| Task goal |
Read the lines below, and copy any that contain the string "fillers".

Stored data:
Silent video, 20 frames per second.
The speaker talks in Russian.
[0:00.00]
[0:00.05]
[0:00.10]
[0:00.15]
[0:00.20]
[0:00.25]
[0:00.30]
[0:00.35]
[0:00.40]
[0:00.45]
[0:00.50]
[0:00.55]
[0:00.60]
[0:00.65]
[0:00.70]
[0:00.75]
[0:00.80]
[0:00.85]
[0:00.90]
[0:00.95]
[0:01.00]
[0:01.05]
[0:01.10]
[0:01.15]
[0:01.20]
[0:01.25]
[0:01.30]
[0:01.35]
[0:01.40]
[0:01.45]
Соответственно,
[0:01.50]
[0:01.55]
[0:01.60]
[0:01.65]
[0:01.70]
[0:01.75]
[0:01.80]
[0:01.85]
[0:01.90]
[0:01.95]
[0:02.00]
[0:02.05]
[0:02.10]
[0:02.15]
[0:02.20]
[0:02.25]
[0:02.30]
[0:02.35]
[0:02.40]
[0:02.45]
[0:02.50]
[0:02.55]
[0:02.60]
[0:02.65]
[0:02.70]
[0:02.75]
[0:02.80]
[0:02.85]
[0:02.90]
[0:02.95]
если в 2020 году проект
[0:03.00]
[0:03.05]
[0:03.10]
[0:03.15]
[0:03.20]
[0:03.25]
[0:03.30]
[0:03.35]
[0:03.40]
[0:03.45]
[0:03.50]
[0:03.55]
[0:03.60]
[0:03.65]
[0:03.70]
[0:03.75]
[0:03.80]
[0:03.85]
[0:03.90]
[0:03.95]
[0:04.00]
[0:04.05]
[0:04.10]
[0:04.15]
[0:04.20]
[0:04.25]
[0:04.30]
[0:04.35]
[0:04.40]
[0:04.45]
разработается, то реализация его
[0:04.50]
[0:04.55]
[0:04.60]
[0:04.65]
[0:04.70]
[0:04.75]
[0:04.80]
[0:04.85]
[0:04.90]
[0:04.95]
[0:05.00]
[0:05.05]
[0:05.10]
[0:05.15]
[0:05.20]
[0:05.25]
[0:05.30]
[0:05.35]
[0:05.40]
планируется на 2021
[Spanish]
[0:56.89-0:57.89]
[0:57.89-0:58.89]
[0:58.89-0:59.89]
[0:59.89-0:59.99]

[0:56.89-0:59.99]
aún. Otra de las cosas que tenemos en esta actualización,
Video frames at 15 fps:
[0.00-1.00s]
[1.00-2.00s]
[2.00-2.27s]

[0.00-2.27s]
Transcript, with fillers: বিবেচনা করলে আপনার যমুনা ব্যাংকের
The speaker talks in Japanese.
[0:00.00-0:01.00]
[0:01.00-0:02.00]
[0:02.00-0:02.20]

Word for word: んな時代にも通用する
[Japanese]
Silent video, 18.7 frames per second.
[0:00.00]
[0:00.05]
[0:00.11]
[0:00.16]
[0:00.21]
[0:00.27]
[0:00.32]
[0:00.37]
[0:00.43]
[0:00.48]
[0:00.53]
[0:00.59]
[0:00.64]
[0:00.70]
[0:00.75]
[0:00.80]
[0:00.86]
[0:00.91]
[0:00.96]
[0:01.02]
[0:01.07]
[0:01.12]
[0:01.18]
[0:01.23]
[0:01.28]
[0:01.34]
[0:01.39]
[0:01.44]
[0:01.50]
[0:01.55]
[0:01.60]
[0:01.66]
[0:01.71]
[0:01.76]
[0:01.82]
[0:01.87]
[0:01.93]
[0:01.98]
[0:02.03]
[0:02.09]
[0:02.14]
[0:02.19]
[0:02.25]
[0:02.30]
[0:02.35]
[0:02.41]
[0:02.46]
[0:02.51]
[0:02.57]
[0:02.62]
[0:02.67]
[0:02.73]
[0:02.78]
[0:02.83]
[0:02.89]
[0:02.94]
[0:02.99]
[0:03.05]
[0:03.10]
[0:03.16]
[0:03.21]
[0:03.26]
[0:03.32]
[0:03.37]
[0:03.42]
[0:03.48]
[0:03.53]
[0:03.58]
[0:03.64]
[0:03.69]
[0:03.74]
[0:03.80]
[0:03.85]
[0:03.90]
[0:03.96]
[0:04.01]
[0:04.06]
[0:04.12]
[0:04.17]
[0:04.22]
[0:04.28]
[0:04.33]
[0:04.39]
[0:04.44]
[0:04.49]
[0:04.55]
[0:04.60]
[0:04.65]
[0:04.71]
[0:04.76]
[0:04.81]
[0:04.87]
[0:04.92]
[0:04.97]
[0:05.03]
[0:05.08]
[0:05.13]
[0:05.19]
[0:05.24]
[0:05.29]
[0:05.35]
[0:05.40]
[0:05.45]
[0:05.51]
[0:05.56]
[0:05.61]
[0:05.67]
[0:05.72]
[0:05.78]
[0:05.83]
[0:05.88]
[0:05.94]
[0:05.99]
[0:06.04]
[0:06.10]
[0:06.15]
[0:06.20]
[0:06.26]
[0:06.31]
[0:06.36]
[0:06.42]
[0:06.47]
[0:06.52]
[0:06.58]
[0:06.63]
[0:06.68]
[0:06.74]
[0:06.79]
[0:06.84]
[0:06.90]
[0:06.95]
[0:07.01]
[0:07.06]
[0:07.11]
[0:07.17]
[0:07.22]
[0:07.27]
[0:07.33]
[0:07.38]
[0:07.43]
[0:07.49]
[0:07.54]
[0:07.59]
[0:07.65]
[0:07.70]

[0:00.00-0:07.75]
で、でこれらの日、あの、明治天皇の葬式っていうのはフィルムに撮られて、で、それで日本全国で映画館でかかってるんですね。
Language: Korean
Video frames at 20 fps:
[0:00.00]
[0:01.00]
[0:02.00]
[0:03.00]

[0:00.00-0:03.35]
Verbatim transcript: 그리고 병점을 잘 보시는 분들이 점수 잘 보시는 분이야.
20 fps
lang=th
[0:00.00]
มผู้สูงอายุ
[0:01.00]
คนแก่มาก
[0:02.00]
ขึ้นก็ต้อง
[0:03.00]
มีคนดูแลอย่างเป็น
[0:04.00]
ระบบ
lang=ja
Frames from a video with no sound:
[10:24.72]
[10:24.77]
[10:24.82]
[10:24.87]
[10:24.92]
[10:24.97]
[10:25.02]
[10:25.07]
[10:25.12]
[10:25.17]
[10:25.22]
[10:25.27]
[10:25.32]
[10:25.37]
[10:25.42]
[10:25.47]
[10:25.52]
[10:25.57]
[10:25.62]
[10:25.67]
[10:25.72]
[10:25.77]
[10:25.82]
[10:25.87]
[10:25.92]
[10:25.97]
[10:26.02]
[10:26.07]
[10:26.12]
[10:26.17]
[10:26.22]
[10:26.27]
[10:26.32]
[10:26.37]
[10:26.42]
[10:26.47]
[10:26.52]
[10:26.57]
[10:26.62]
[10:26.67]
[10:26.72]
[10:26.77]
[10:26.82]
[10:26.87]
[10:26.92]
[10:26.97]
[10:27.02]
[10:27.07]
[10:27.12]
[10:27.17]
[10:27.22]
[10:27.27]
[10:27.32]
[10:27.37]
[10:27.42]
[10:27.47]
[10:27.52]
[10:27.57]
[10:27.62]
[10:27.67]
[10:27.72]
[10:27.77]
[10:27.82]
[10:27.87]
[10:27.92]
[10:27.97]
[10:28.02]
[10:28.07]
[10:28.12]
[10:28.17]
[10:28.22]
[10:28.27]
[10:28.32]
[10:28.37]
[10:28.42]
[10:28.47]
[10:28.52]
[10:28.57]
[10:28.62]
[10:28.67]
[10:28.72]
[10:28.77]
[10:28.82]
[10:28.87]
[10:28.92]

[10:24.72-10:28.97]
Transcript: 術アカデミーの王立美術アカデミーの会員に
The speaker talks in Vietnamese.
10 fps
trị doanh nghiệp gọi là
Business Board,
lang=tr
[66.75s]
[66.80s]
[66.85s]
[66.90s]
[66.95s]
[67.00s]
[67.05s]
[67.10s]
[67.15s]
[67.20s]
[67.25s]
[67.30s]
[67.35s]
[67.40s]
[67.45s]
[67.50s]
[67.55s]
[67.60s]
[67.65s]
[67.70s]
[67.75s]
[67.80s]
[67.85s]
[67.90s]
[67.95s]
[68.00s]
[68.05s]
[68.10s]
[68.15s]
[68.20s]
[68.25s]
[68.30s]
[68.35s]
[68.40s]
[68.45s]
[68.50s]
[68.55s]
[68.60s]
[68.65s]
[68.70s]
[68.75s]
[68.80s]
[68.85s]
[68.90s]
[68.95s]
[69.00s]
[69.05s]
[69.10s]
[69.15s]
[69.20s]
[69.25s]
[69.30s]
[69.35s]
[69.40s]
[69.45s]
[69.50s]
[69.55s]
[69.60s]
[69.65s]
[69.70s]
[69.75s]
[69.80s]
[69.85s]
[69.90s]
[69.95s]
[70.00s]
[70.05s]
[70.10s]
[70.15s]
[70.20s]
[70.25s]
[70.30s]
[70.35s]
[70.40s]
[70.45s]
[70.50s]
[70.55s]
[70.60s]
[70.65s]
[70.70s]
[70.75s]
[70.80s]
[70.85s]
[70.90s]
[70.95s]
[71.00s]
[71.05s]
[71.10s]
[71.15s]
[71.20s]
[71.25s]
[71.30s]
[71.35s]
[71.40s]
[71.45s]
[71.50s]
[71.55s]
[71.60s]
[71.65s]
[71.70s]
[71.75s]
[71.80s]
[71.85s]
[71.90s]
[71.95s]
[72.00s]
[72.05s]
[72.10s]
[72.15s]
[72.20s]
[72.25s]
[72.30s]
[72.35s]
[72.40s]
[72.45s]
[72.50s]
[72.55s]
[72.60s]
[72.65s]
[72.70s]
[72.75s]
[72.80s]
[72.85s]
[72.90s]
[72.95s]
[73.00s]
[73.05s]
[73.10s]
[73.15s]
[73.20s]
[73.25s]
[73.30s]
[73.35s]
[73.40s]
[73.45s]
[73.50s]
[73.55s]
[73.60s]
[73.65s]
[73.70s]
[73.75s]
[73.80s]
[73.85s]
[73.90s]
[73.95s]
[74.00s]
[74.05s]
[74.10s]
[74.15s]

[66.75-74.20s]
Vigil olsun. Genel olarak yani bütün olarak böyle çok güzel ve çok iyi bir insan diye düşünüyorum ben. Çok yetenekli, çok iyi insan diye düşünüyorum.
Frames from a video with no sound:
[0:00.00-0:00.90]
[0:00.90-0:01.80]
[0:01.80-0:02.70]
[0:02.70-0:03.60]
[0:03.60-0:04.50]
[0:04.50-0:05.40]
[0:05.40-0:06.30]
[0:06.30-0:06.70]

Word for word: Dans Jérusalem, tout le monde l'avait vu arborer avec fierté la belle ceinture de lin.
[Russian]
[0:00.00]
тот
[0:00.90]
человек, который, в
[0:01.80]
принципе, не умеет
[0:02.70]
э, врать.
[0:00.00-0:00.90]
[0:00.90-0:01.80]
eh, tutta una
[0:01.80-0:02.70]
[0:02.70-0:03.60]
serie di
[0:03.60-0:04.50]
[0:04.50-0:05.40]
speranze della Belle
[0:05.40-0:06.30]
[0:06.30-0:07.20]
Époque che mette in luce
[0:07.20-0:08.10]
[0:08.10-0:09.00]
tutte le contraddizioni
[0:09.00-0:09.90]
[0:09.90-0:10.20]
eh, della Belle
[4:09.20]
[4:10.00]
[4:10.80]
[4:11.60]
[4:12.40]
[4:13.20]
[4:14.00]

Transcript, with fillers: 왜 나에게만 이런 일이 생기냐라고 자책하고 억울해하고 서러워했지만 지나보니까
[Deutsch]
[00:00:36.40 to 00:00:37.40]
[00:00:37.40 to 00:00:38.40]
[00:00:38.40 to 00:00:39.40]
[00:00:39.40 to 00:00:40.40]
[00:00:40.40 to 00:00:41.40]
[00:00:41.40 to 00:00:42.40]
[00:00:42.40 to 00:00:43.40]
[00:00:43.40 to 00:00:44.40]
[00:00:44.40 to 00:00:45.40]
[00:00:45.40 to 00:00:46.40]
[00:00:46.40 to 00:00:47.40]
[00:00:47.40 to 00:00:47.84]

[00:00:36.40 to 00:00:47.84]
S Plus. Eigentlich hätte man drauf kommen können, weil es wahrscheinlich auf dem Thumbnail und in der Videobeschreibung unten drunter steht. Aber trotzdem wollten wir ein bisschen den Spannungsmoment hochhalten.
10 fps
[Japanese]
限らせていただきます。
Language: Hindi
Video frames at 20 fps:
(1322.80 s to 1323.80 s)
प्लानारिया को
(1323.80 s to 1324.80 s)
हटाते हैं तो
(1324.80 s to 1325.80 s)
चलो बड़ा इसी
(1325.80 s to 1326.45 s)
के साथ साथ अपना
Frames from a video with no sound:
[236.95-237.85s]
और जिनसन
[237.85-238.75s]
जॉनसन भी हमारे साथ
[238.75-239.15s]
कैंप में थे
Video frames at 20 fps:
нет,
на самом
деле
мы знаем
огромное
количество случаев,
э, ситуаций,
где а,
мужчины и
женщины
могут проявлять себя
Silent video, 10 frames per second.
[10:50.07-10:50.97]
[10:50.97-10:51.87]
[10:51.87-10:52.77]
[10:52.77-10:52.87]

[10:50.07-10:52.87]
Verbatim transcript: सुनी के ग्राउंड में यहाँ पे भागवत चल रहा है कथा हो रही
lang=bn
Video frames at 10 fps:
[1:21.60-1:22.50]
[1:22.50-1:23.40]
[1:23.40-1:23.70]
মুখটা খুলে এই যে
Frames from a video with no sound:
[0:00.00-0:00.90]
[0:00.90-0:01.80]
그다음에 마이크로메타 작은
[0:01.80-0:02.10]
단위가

| Output for this exercise |
Transcript, with fillers: বিবেচনা করলে আপনার যমুনা ব্যাংকের
Transcript, with fillers: 왜 나에게만 이런 일이 생기냐라고 자책하고 억울해하고 서러워했지만 지나보니까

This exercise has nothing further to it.